After many years of work, my friend Patrick McCollum has finally published Courting the Lady, the first of an anticipated three-book series of his autobiography. Provoked by a mystical encounter with the White Lady he experienced during a near-death experience after a horrendous motorcycle accident he suffered in his teens, Patrick began a quest. He takes the reader along on his first couple of years of training with a mentor and a coven. Most of this training takes place out in the woods, mountains and canyons of Southern California and involves such things as gathering barks, roots, leaves, and herbs for ritual drinks and incenses, learning to make willow charcoal, finding and making the right tools (even finding a piece of meteorite in the desert to forge into the blade of his athame), learning and using a language and alphabet and symbols. Patrick details a very unusual course of training for its time (beginning in 1966) and place in the overall history of the magic, the occult, and alternative religions. Essential reading for the well-informed NeoPagan.

Another Autobiography

I recently read Loreon Vigné's autobiography, The Goddess Bade Me Do It! Not only is Loreon an accomplished artist in many media, but she's also a Priestess of Isis and a breeder of wild cats (especially ocelots which are very difficult to breed in captivity) and collector of an amazing menagerie that lives at Isis Oasis Sanctuary, a former Bahai retreat that she bought, restored, and has made available for gatherings in Geyserville, California. It's worth a trip to Isis Oasis to see the Temple of Isis, the peacocks and swans, Loreon's stained glass creations that adorn temples and other spaces. In fact, the temple is featured in another excellent recent book, A Visionary State: A Journey Through California's Spiritual Landscape, by Erik Davis with photographs by Michael Rauner.

Loreon is one of those people who marches to her own drummer. She seems always to have been open to inspiration and opportunity, to have intuitively attuned herself to the songs of her goddess and the universe. A genuine original! I'm so glad that some of our Pagan elders are telling us of their lives.

Sunday, July 09, 2006

Morning Glory

What a great surprise to see Morning Glory at Farida and Conly's Summer garden party in Santa Rosa yesterday! She came with Oberon, her caretaker Artemesia and Artemesia's partner, and Julie. Not only did she and I have a nice visit, but it seemed that the party did as much as anything could to lift her spirits and renew her.

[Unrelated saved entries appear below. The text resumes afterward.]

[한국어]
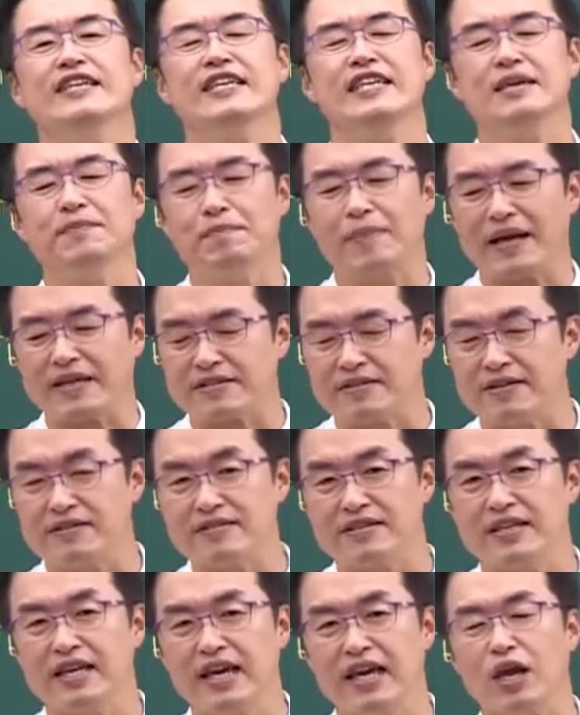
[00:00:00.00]
이
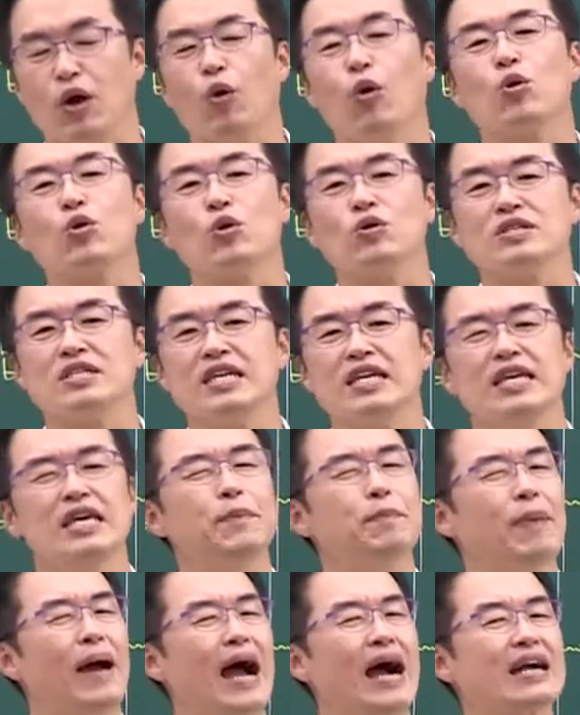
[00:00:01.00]
백성들이 오로지 이
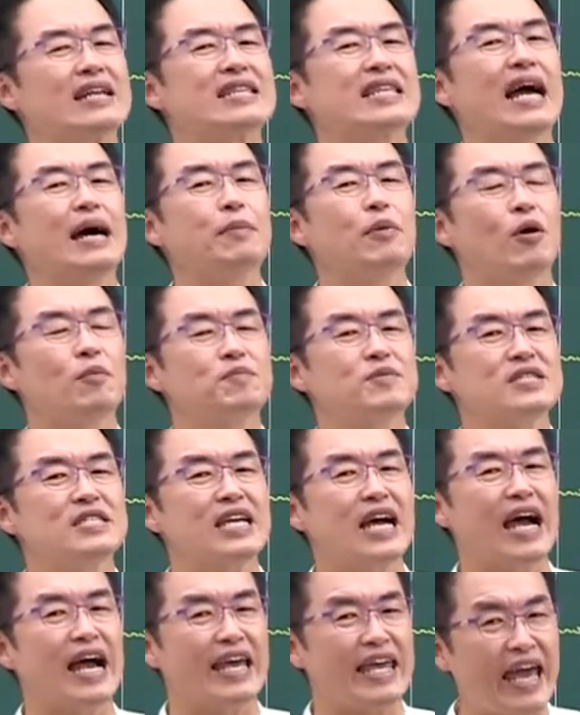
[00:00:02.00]

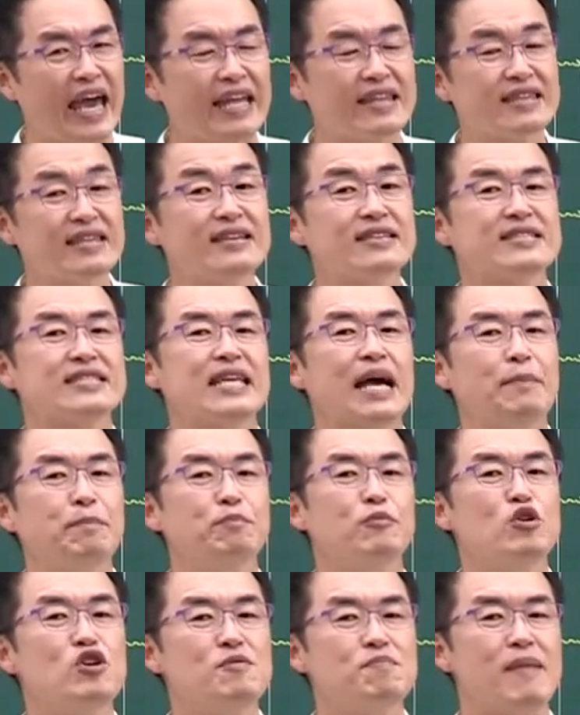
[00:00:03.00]
방납업자의
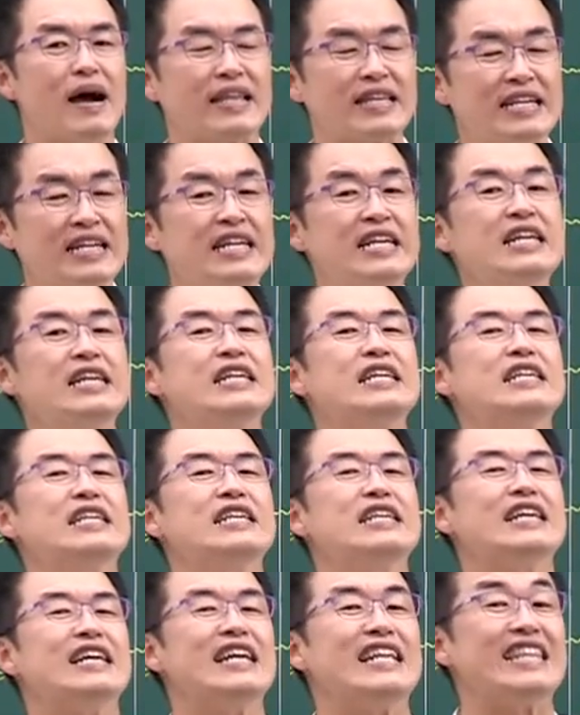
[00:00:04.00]
특산물만을
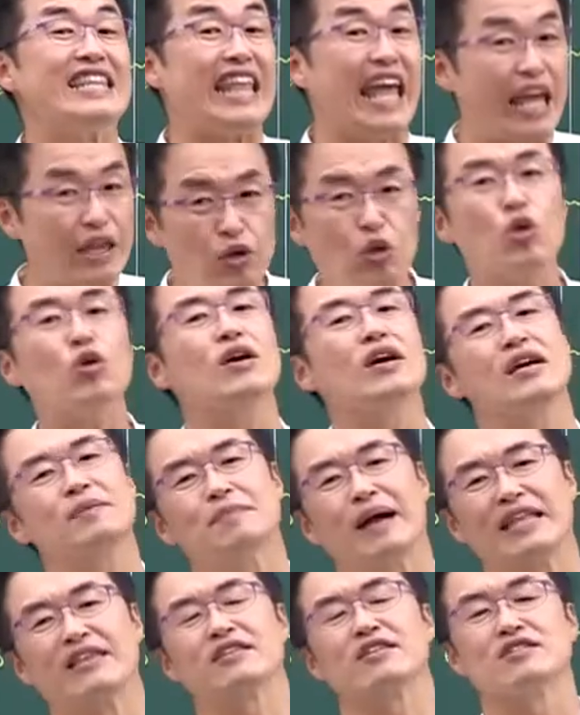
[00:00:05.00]
내도록
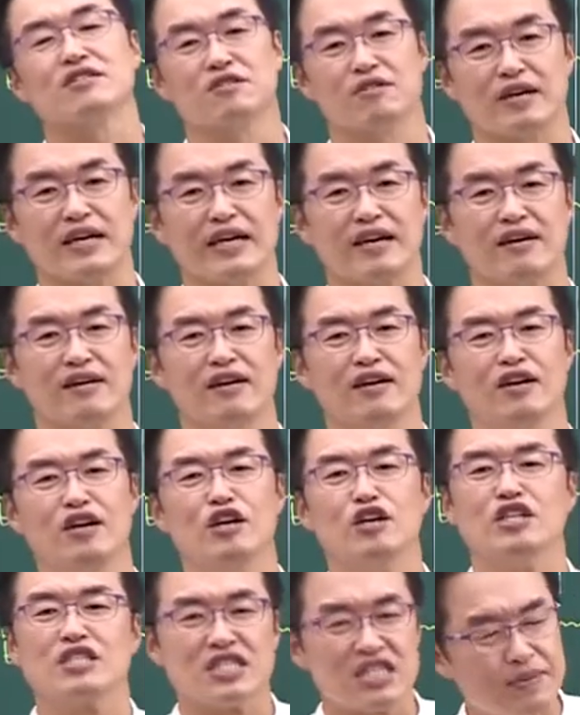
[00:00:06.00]
만드는 거예요.
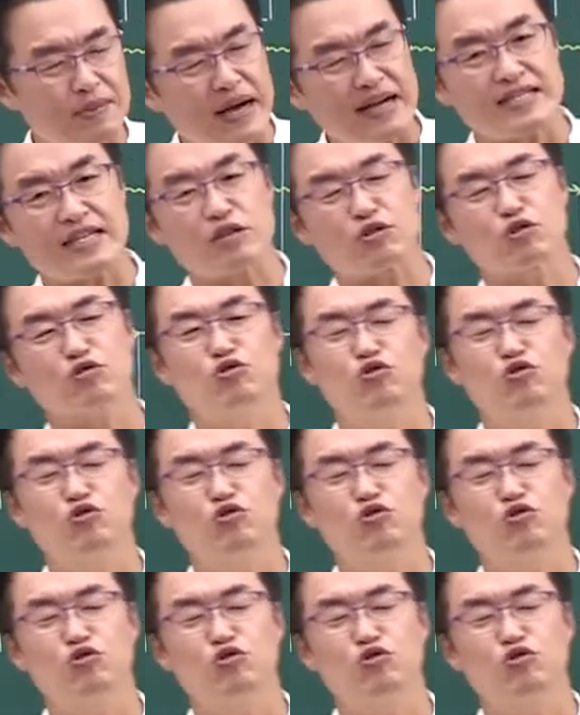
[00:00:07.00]
지방사또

I managed to get a couple of good shots of her in the garden, wearing a lovely bright floral dress and elegant hot pink hat; here's one. See that old sparkle?

You Owe It to the Future

Please, please, please go see Al Gore's movie An Inconvenient Truth, if you haven't already seen it. It's not too late to change the course of planetary evolution from catastrophe to viability. I hate the doomsayer stuff, and one could expect the experience of viewing this film to be a real bummer, but in fact it's hopeful. Go to the bargain matinée if you have to. Pay the senior admission if you're eligible. But SEE IT!

Saturday, July 08, 2006

Got My mtDNA Results!

For my birthday in February my mother gave me a gift of participation in The Genographic Project. This is a landmark study in the human journey being conducted by the National Geographic Society, with funding from other foundations and under the direction of the very attractive (to me) anthropologist and geneticist, Dr. Spencer Wells.

In addition to swabs and vials for you to collect and submit your DNA, the kit comes with a fascinating DVD called The Journey of Man telling about the project and the completed parts of it that have been funded.

I belong to Haplogroup H. From “Eve” in what’s now Ethiopia 150,000 years ago, my ancestors went to the Middle East, to just east of the Black Sea, then from the Black Sea to Western Europe. None passed through Asia, Australia or the Americas (till now).